Task to complete: Of the lines listed below, return exactly those that run from the line containing "[00:00:01.38]" through the line containing "[00:00:02.75]", both included.

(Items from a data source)

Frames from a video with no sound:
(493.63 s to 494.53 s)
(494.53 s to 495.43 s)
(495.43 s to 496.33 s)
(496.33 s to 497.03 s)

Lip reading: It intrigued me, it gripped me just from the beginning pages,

---

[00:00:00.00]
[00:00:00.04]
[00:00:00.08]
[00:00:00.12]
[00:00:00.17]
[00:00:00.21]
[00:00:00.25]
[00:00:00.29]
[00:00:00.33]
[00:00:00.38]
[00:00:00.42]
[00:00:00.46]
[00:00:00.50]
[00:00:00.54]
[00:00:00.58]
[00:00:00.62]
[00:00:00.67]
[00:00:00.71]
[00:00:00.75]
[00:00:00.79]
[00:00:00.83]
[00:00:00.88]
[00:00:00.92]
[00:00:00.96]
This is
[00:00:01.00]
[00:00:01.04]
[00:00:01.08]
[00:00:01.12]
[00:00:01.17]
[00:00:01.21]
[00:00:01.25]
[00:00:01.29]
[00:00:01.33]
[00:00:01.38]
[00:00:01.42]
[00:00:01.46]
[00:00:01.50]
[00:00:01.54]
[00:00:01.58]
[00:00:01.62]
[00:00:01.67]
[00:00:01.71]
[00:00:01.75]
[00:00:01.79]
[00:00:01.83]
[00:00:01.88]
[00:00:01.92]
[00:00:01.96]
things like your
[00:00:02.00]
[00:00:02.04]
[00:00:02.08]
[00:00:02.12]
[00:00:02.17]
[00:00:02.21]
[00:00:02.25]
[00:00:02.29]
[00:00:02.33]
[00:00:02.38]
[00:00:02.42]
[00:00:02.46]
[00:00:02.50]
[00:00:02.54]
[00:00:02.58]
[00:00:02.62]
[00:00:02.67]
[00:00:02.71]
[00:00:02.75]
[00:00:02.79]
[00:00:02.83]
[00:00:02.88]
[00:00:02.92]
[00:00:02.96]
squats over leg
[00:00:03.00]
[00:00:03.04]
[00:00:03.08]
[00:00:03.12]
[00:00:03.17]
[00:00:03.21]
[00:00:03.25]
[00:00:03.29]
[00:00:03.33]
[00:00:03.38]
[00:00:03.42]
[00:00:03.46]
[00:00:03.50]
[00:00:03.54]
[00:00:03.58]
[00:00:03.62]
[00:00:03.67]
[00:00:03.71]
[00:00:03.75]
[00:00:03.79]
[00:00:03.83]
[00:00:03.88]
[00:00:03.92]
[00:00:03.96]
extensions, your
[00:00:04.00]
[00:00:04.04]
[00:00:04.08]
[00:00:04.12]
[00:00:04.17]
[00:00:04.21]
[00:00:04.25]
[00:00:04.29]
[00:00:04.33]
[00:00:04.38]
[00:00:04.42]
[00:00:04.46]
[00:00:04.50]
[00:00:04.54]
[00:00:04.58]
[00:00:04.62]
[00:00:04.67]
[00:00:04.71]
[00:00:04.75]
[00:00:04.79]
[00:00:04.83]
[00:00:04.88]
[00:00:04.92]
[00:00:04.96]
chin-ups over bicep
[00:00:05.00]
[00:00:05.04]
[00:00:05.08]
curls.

Exercise response:
[00:00:01.38]
[00:00:01.42]
[00:00:01.46]
[00:00:01.50]
[00:00:01.54]
[00:00:01.58]
[00:00:01.62]
[00:00:01.67]
[00:00:01.71]
[00:00:01.75]
[00:00:01.79]
[00:00:01.83]
[00:00:01.88]
[00:00:01.92]
[00:00:01.96]
things like your
[00:00:02.00]
[00:00:02.04]
[00:00:02.08]
[00:00:02.12]
[00:00:02.17]
[00:00:02.21]
[00:00:02.25]
[00:00:02.29]
[00:00:02.33]
[00:00:02.38]
[00:00:02.42]
[00:00:02.46]
[00:00:02.50]
[00:00:02.54]
[00:00:02.58]
[00:00:02.62]
[00:00:02.67]
[00:00:02.71]
[00:00:02.75]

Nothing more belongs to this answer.